Le Cameroun pourrait pourtant faire, ici et maintenant, l’économie d’une révolution violente et irréfléchie. Il suffirait que M Biya veuille bien conduire lui-même une révolution pacifique à base démocratique et consensuelle
Nous sommes convaincus que si au crépuscule d’une vie généreuse et bien remplie il choisissait le prochain congrès du RDPC pour remettre par désignation ou par voie électorale la présidence du parti à un cadet social, il marquerait le début d’une décrispation sociopolitique propice à une révolution douce. Il pourrait ensuite reporter de quelques mois le scrutin présidentiel ; créer une Commission constitutionnelle avec la double mission d’élaborer, par voie de consultation, de concertation et de conciliation, une nouvelle loi fondamentale du pays, induisant un Etat de droit sur de bases institutionnelles justes, ainsi qu’un Code électoral garantissant à chaque citoyen majeur, la libre participation à la gestion publique du pays.
Pendant ce temps, il nommerait un gouvernement d’union nationale de transition pour administrer le pays. Et, se trouvant cette fois au-dessus des forces partisanes nationales, il se constituerait arbitre superviseur des opérations jusqu’à leur terme débouchant sur un calendrier électoral consensuel en 2012. C’est tout le bien que nous lui souhaitons quand les autres savent seulement lui dire « dégage », sans un mot sur ce qu’ils vont faire.
Comment qualifierait-on une telle démarche autrement que de « révolutionnaire », si en subvertissant ainsi de l’intérieur (ou d’en haut) l’ordre ancien établi, le Président Biya amenait les Camerounais à se réconcilier avec la politique ?
Ce faisant, il s’inscrirait d’ailleurs dans la postérité comme un patriote ayant permis à l’élite sociopolitique camerounaise de réaliser enfin avec l’Histoire, un rendez-vous manqué depuis 53 ans : en 1958 ( Table ronde refusée par la France ), et en 1991 (Conférence nationale souveraine déclarée « sans objet »). Ce fut à chaque fois l’opportunité refusée au peuple camerounais de se concerter à travers ses représentants, comme y ont droit tous les peuples indépendants, sur un projet commun de société, sur la nature et la forme de son Etat, sur ses valeurs de gouvernance et ses règles d’urbanité.
Or, les démocraties les plus authentiques dans le monde ne doivent pas leur bon fonctionnement seulement à leur âge. C’est même surtout à la solidité de leur socle institutionnel qui peut s’adapter aux circonstances du temps, sans se dénaturer au gré des ordonnances taillées sur les mesures de leurs dirigeants respectifs.

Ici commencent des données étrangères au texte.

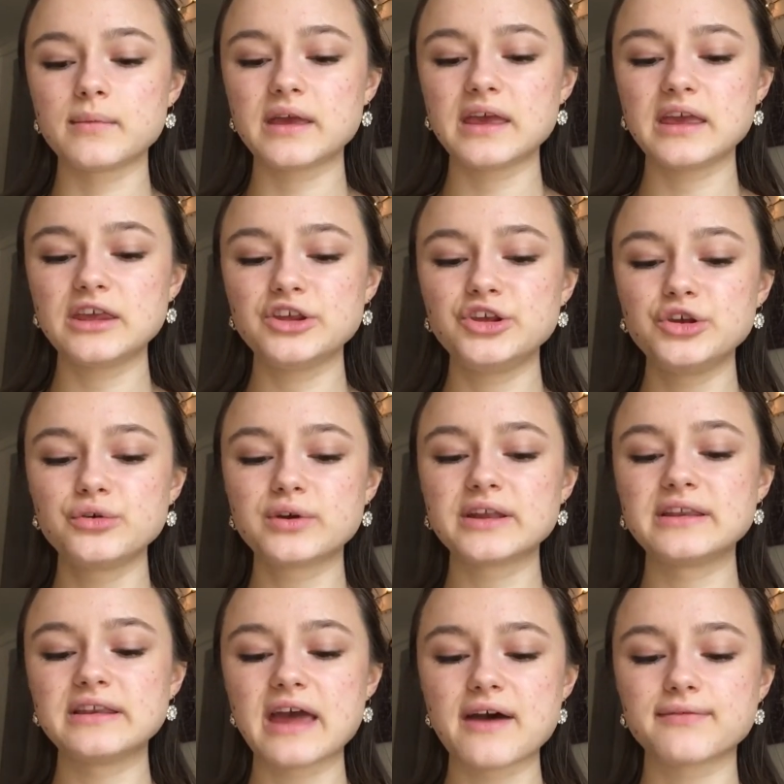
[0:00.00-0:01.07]
you
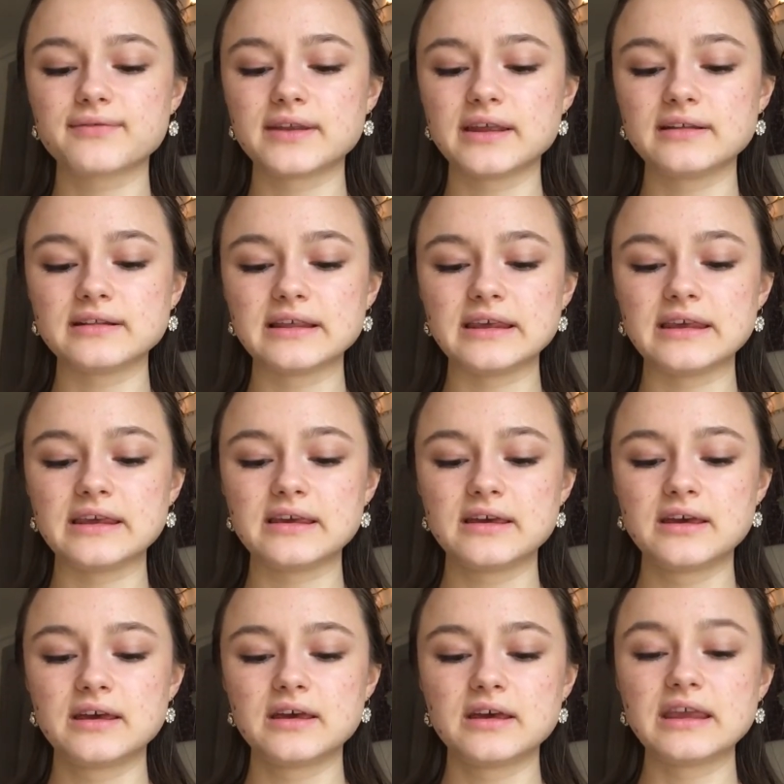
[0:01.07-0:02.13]
can definitely
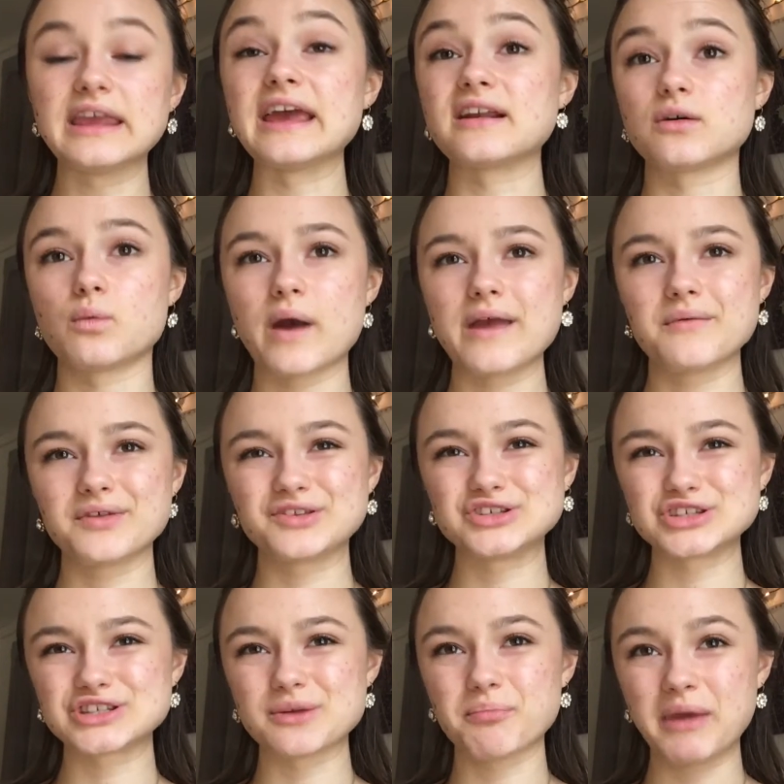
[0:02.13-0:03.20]
get away with
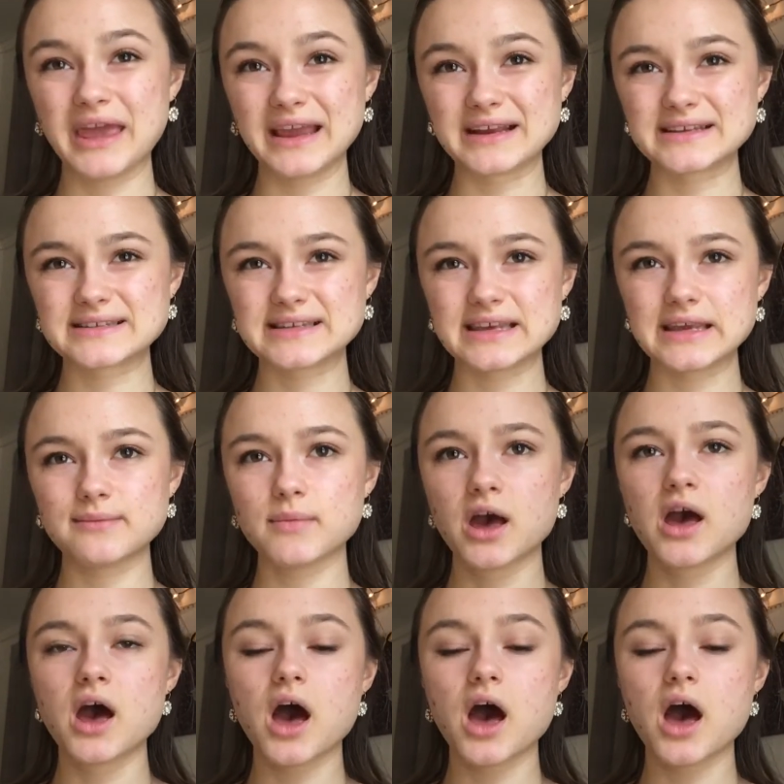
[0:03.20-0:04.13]
just a pink seam.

Tant il est vrai que généralement quand c’est clair au départ, c’est clair à l’arrivée.
Nous ne sommes pas sûrs que M. Biya puisse ou veuille prendre en compte notre suggestion, si son entourage ou lui-même ne nous reconnaît pas le droit de nous mêler de politique comme journalistes, ou comme citoyens. Mais nous croyons assumer notre responsabilité sociale et/ou politique (selon le cas), et restons convaincus que quand un homme détient seul autant de pouvoirs dans un pays, il doit éviter que l’Histoire le condamne un jour de ne s’en être pas servi pour sauver son peuple de la perdition.